MATERIAL SUPPLIED
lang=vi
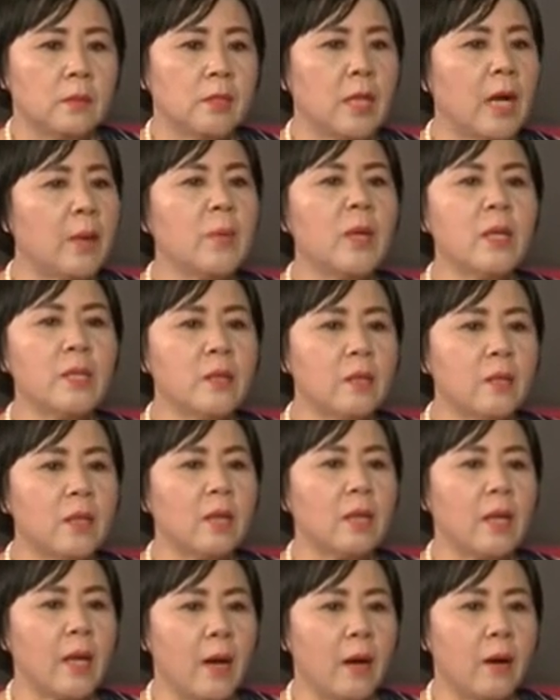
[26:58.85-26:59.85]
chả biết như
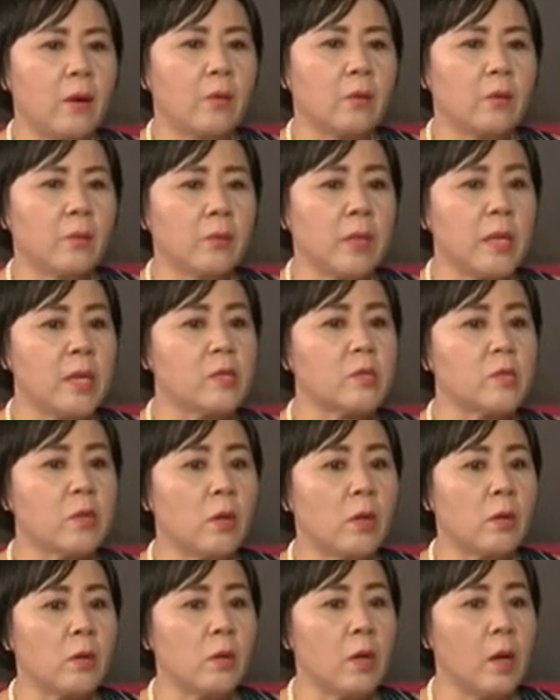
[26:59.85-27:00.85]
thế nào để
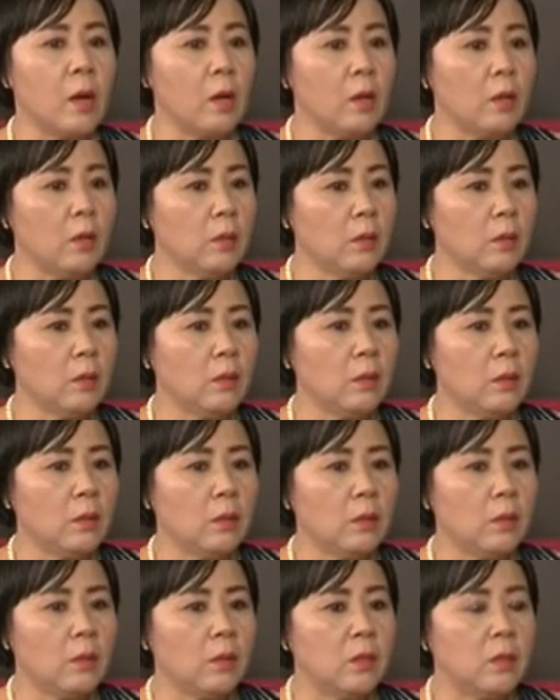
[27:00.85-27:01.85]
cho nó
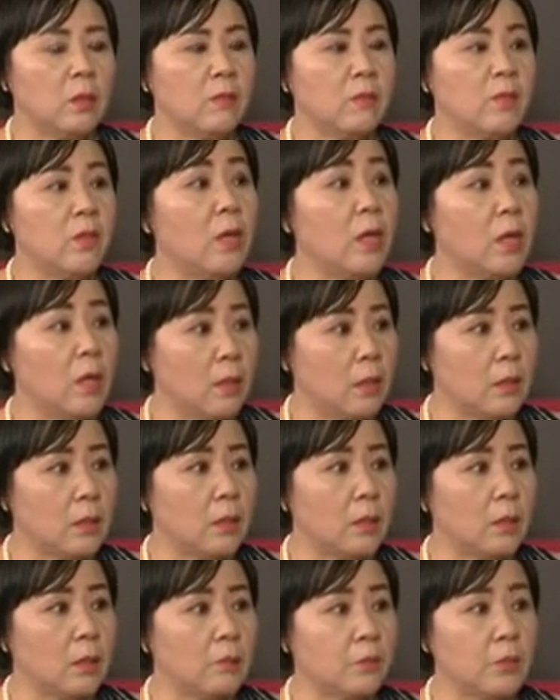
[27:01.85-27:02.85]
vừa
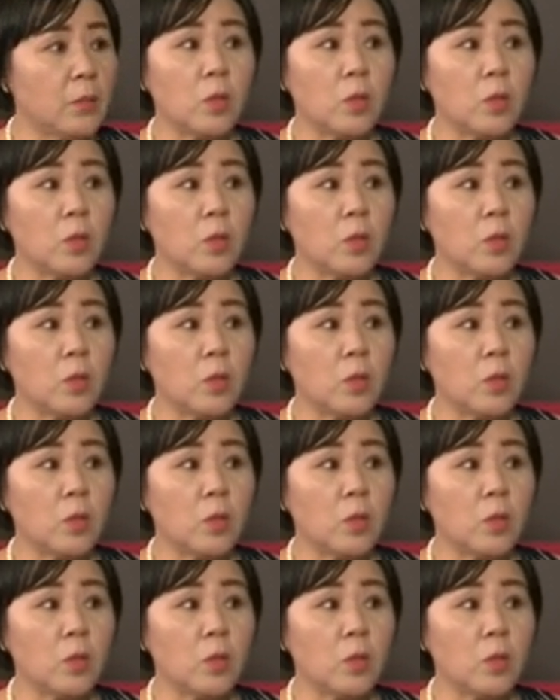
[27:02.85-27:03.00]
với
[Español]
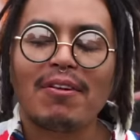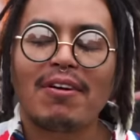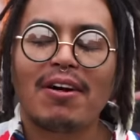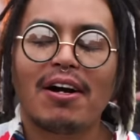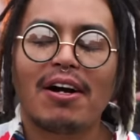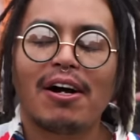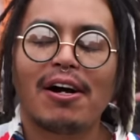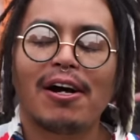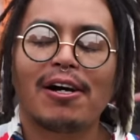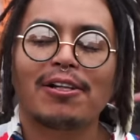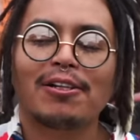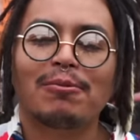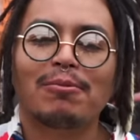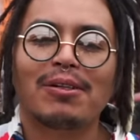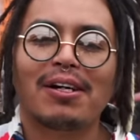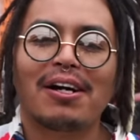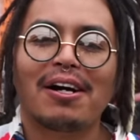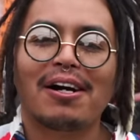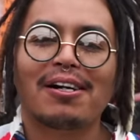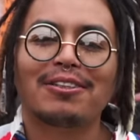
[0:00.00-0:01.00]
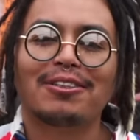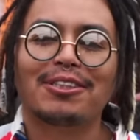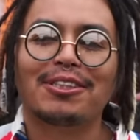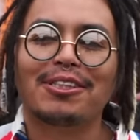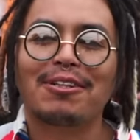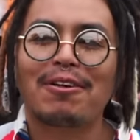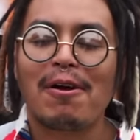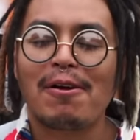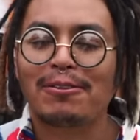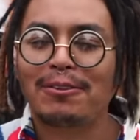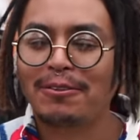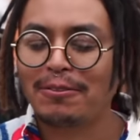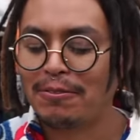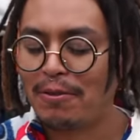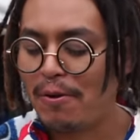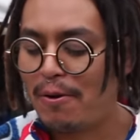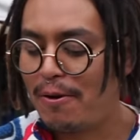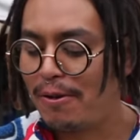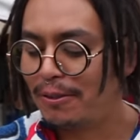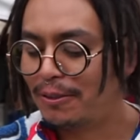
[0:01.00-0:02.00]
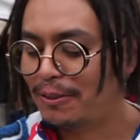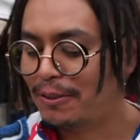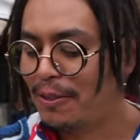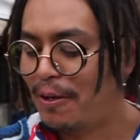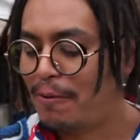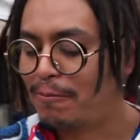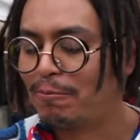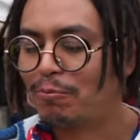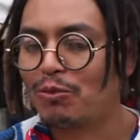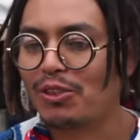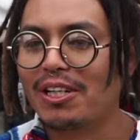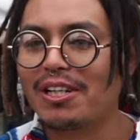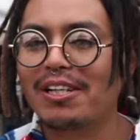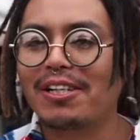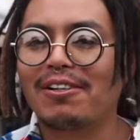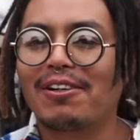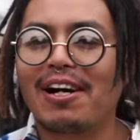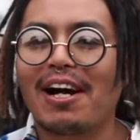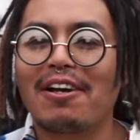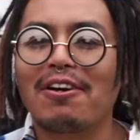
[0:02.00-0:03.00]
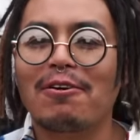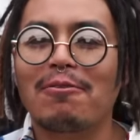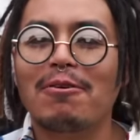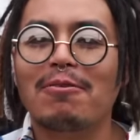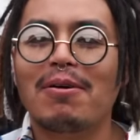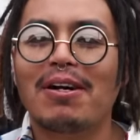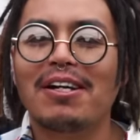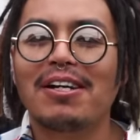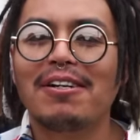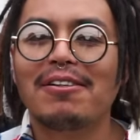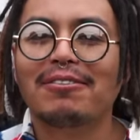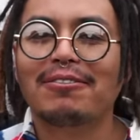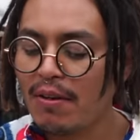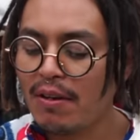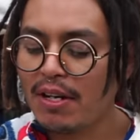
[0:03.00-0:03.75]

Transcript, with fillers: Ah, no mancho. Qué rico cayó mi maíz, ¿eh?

WHAT THE TASK REQUIRES
Reprint the whole listing above exactly, taking out the pictures.

SOLUTION FOR THIS PROBLEM
lang=vi
[26:58.85-26:59.85]
chả biết như
[26:59.85-27:00.85]
thế nào để
[27:00.85-27:01.85]
cho nó
[27:01.85-27:02.85]
vừa
[27:02.85-27:03.00]
với
[Español]
[0:00.00-0:01.00]
[0:01.00-0:02.00]
[0:02.00-0:03.00]
[0:03.00-0:03.75]

Transcript, with fillers: Ah, no mancho. Qué rico cayó mi maíz, ¿eh?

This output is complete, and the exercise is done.